Un immense volontarisme politique serait nécessaire pour sortir notre pays de la nasse dans laquelle il s’est laissé enfermer depuis au moins une quinzaine d’années. Il serait inconcevable que le rôle de l’Eurogroupe dans la politique monétaire, englobant la politique du crédit et la politique du change, soit seulement de discuter des responsabilités évanescentes que lui confie le traité de Maastricht en matière de monnaie unique, confirmé par le traité de Lisbonne. La France pourrait trouver des alliés d’autant plus que l’appréciation de l’euro et l’aggravation de la crise suscitent désormais des inquiétudes chez la plupart de nos voisins. Il y a bien sûr de fortes résistances à l’horizon mais le moment n’est-il pas venu de les nommer et d’appeler un chat un chat : il y a la résistance technocratique, celle de la BCE et celle de la Commission européenne qui s’appuie sur le conformisme des élites mais surtout sur la résistance politique des milieux financiers, attachés à la seule valorisation des actifs financiers, vision soutenue par le capitalisme financier anglo-saxon qui a trouvé le moyen dans le système actuel de faire, selon le mot de Michel Aglietta, du capital avec de la dette ainsi que par une vision traditionnelle mais de plus en plus à courte vue de la Bundesbank. Mais peut-être Monsieur Guaino va-t-il nous rassurer sur la perspective…

On se souvient que François Mitterrand avait accepté, au moment de la négociation du traité de Maastricht et pour prix de la monnaie unique, les règles souhaitées par le Chancelier Kohl et le Président de la Bundesbank, M. Karl Otto Pöhl, pour la mise en place de l’Union monétaire et le fonctionnement de la Banque Centrale. Je l’ai entendu dire, au cours d’un petit déjeuner : « Nous, Français, nous nous en sortirons toujours ; nous sommes les plus malins et nous finirons par retomber sur nos pieds ». J’observe que voilà plus de quinze ans que nous ne sommes pas vraiment retombés sur nos pieds ; je n’observe pas qu’un certain dogmatisme de la Bundesbank ait tendance à fléchir : Madame Merkel est toujours très ferme, Monsieur Peer Steinbruck, le ministre des finances tient des propos tout ce qu’il y a de plus orthodoxes. Je me pose donc la question de savoir comment dans le traité non pas « simplifié » mais « modifié » (où le rapport de forces entre la France et l’Allemagne sera d’ailleurs modifié à notre détriment) nous allons pouvoir faire entendre raison. Comment pourrait-on aider les Etats-Unis à « atterrir » ? Une croissance européenne plus forte, en effet, aiderait les Etats-Unis à réduire leur déficit. Si l’Europe et le Japon étaient des zones de plus forte croissance, les Etats-Unis pourraient corriger leurs déséquilibres mais ce n’est pas le cas actuellement.
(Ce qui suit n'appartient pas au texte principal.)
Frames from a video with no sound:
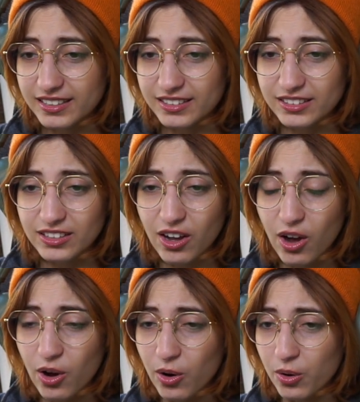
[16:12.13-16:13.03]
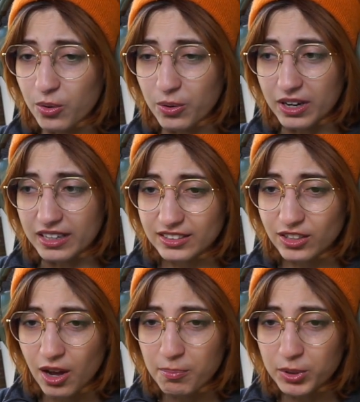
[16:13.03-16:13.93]
No!
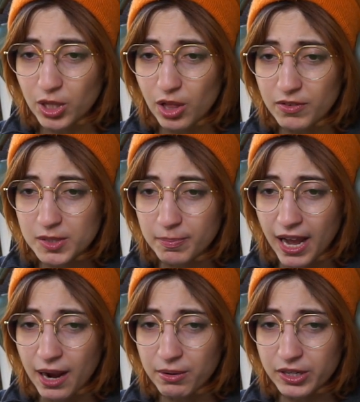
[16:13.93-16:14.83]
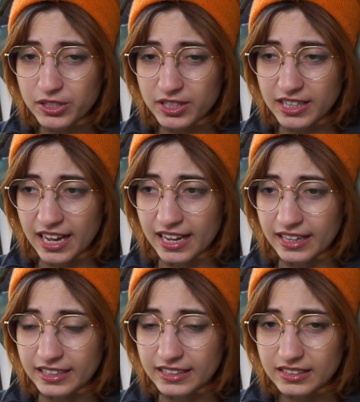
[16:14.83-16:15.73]
Gon put all of his power into
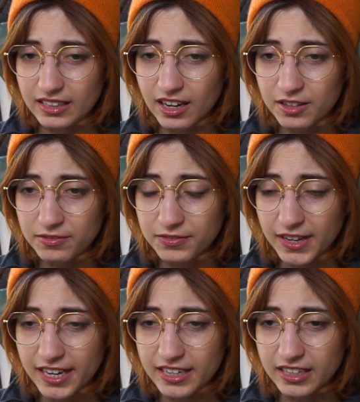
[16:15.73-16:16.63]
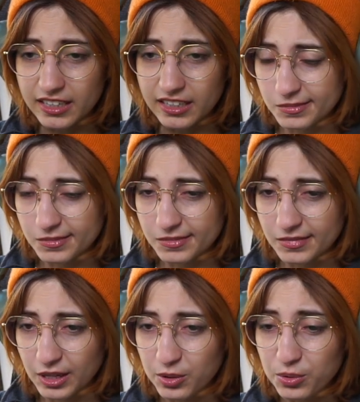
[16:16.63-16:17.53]
that! Unfair!
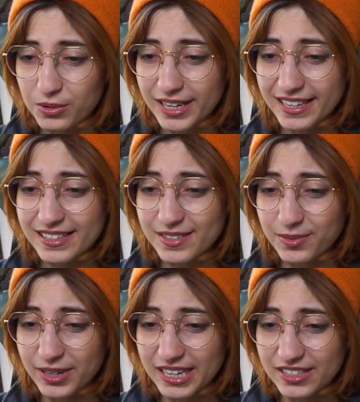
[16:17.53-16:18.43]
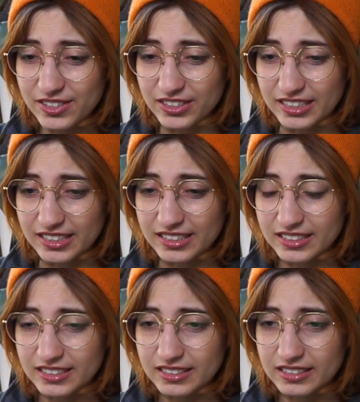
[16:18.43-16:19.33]
Who is Razor?
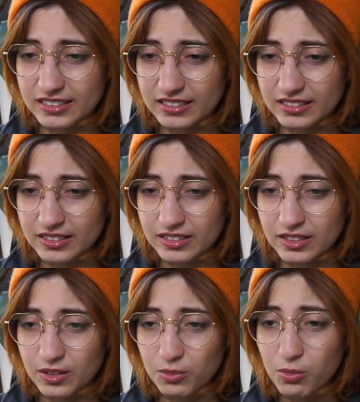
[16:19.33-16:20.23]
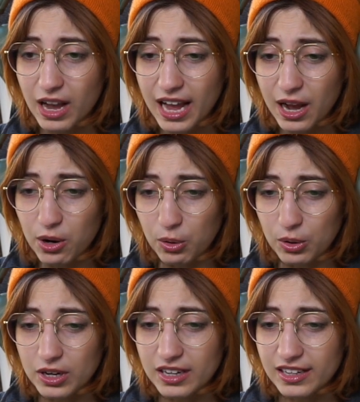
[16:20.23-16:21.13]
Wow!
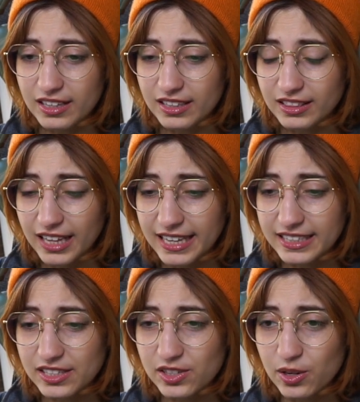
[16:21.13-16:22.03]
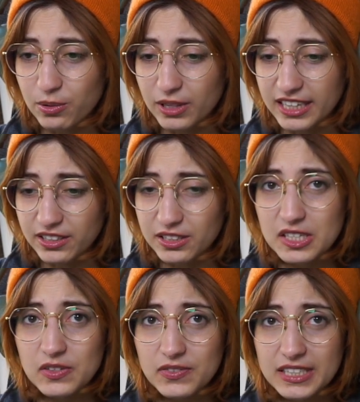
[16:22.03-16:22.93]
Landing so light on
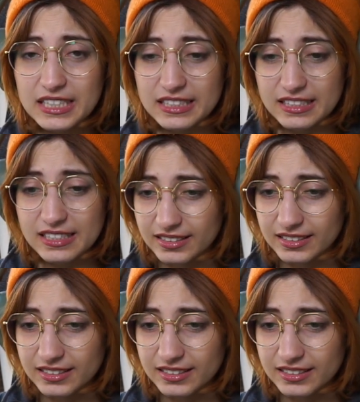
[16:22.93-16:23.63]
his feet!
Laurent Fabius m’a dit qu’il y avait dans le traité de Maastricht une « clause de revoyure institutionnelle » (c’est pourquoi il l’avait voté). Cette clause a fonctionné plusieurs fois : c’est le traité d’Amsterdam, puis le traité de Nice et même le traité modifié. On va de rendez-vous en rendez-vous mais on les rate tous, me semble-t-il, car on ne traite pas le sujet.
Ce n’est que mon point de vue que je voulais donner avant que vous interveniez, Monsieur le Conseiller spécial, pour ne pas vous prendre par surprise mais au contraire vous donner le champ libre.